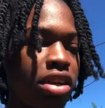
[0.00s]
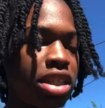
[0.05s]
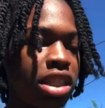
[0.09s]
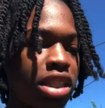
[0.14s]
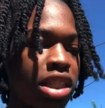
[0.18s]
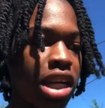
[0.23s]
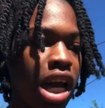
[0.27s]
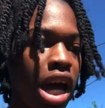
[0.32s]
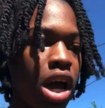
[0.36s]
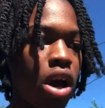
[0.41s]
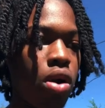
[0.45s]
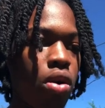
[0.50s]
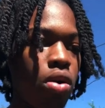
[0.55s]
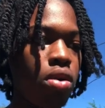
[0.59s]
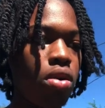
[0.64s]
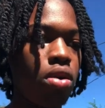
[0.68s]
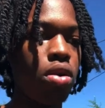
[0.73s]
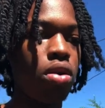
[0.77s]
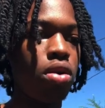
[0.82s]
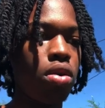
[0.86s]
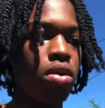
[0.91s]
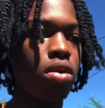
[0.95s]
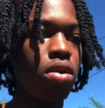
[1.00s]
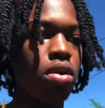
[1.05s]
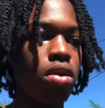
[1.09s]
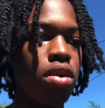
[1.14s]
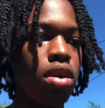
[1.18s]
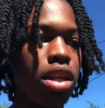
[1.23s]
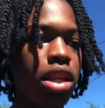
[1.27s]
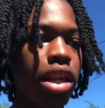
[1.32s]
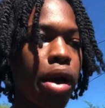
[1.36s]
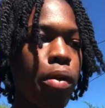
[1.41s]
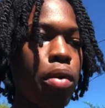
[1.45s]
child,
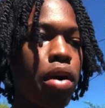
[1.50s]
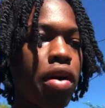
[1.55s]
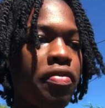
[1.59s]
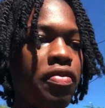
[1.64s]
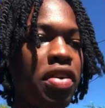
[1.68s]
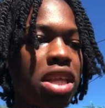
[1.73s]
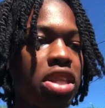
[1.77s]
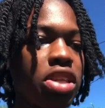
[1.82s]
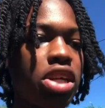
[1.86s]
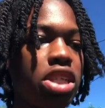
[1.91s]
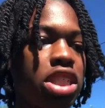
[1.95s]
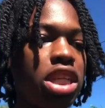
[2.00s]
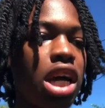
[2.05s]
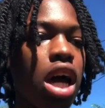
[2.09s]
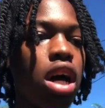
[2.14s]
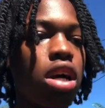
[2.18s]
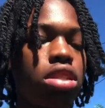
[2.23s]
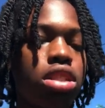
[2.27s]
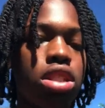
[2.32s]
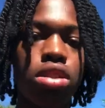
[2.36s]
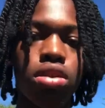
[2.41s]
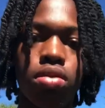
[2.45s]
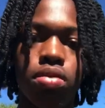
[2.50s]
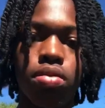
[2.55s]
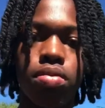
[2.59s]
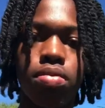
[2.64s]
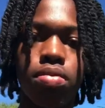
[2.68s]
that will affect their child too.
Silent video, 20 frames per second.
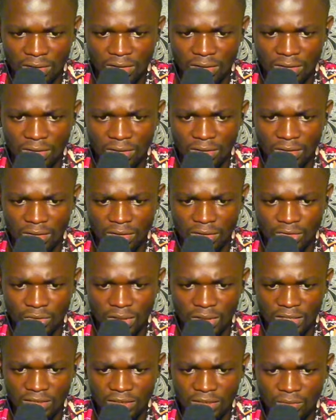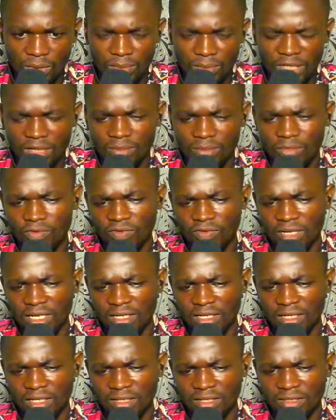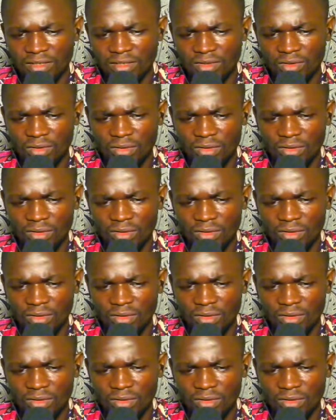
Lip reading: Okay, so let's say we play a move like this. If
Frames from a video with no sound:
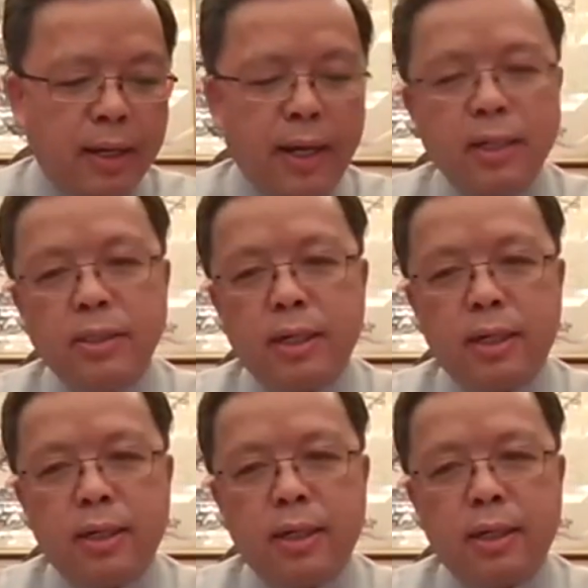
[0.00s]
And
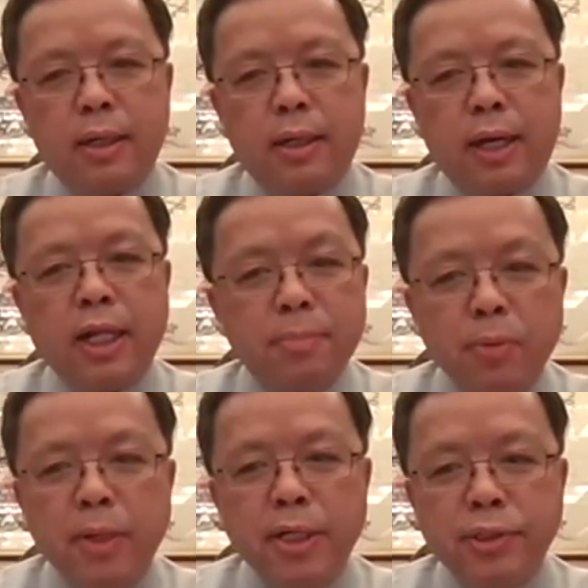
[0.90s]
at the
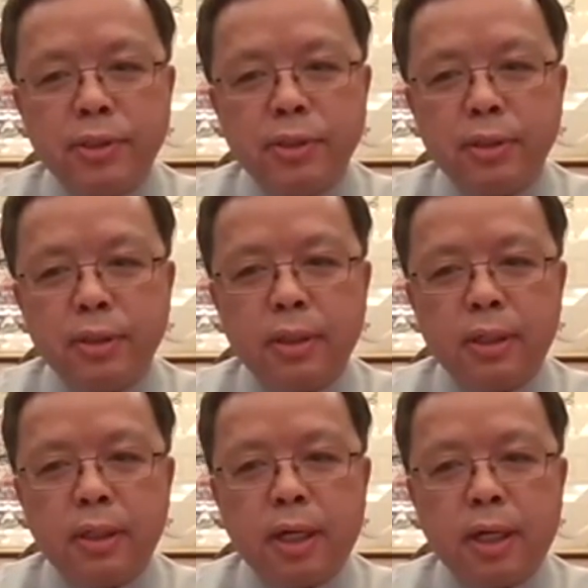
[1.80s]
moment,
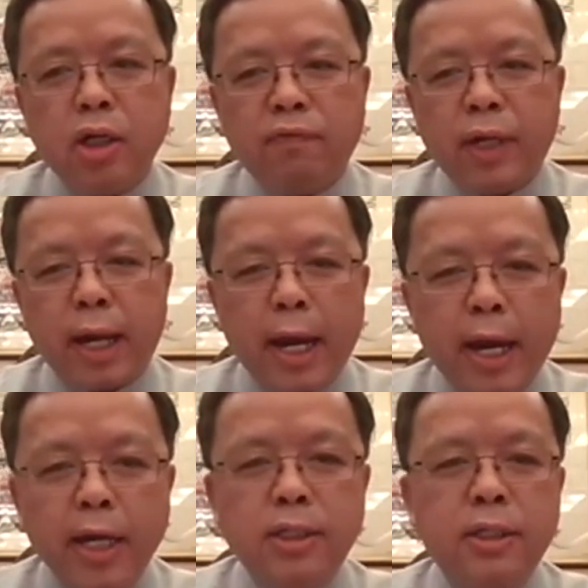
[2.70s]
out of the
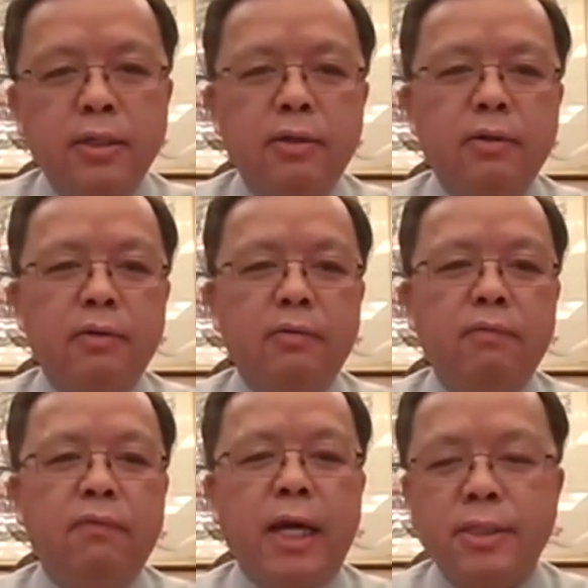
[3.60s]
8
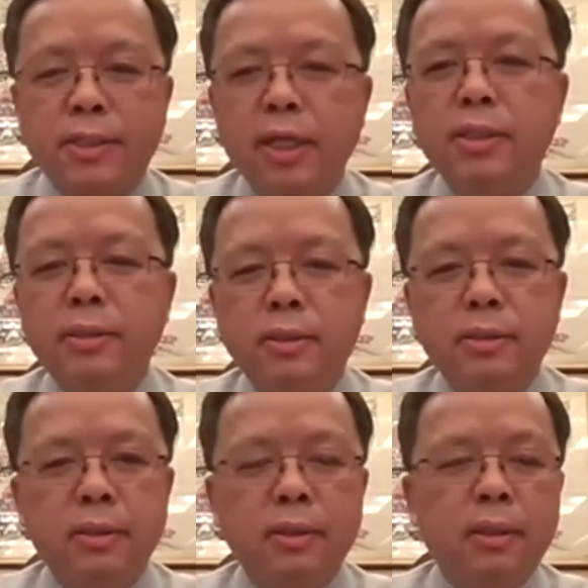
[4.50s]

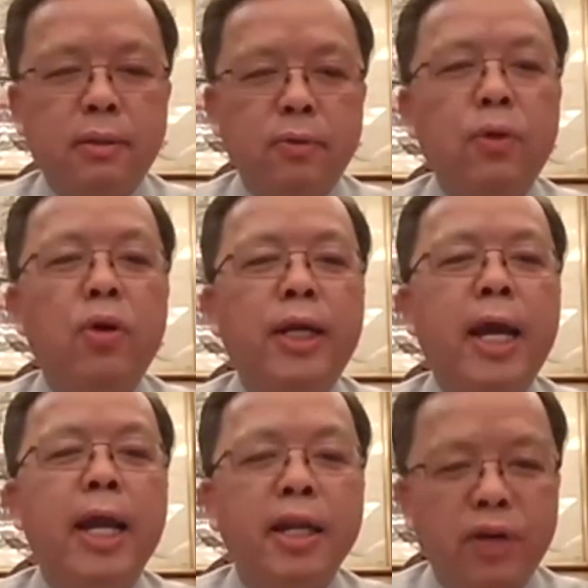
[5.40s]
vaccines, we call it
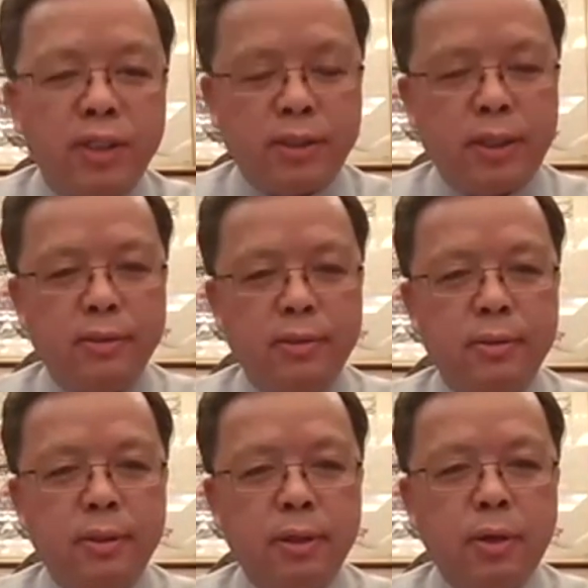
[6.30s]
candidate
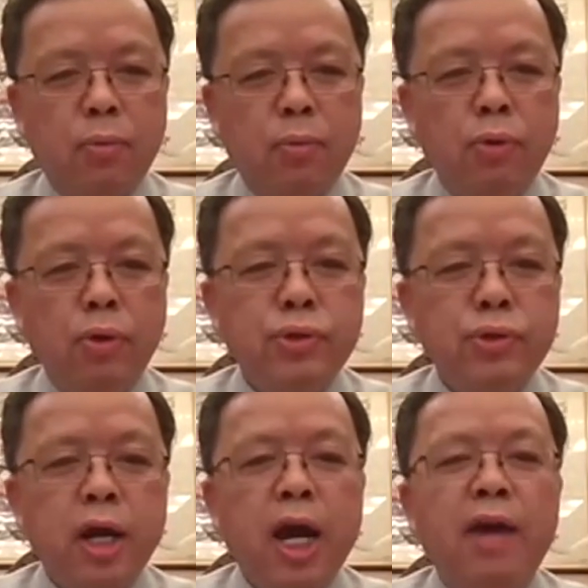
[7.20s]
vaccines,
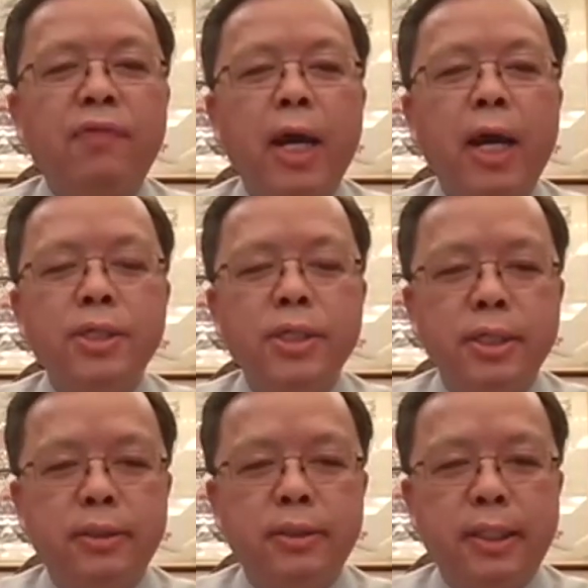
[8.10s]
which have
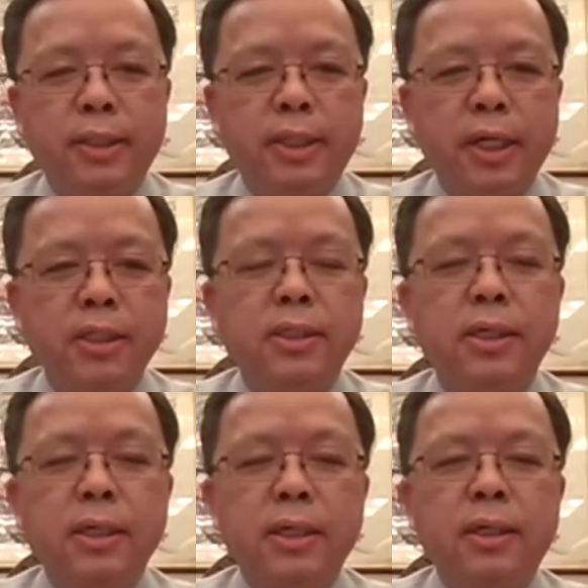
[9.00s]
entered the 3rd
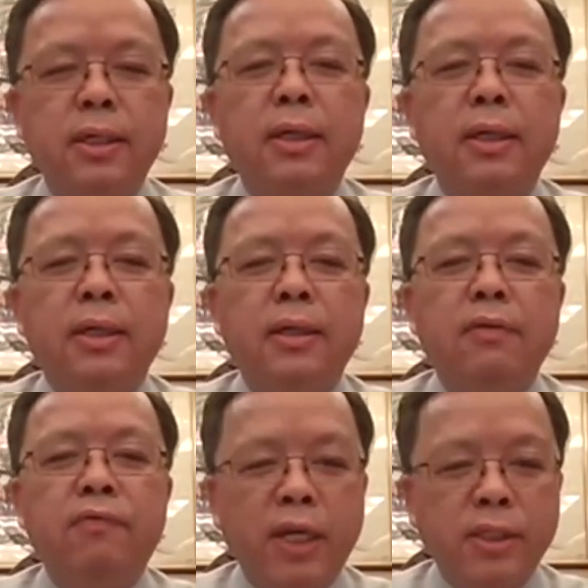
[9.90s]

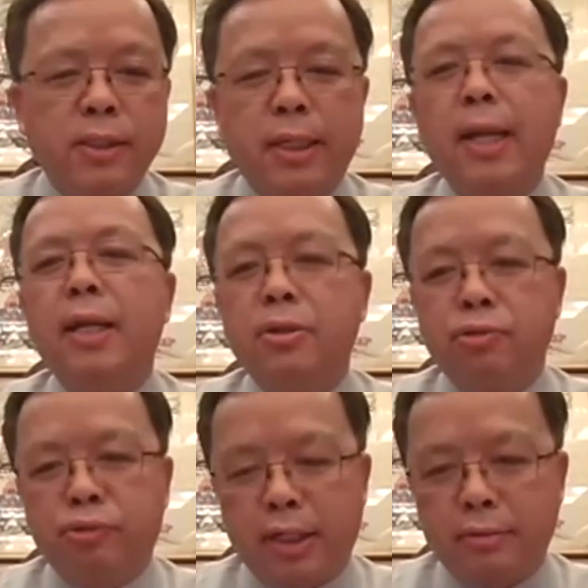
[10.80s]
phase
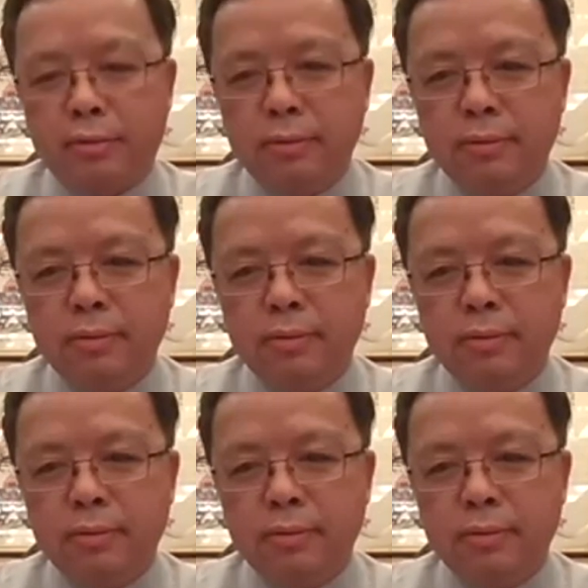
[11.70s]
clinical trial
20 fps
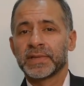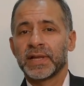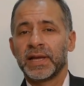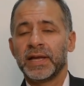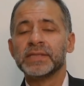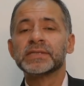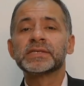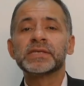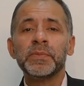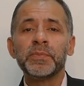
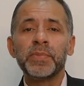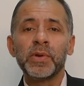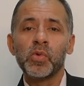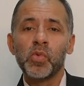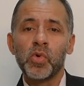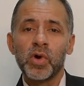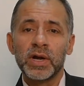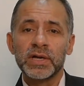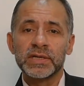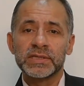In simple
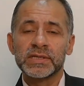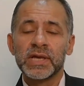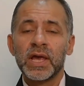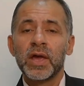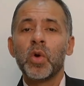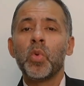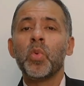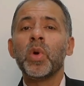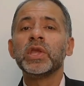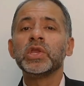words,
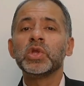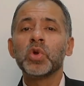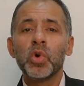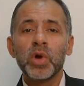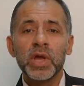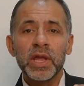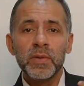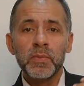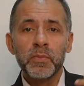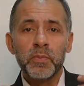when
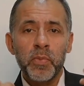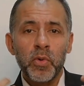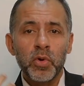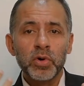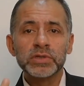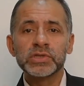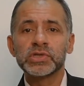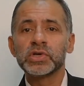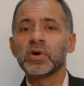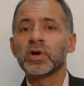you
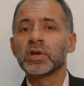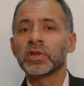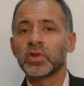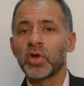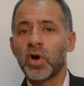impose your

---------------

▸ **Exercise instructions**
Write only the number of lines in the entries where the string "video" occurs.

▸ **Worked solution**
2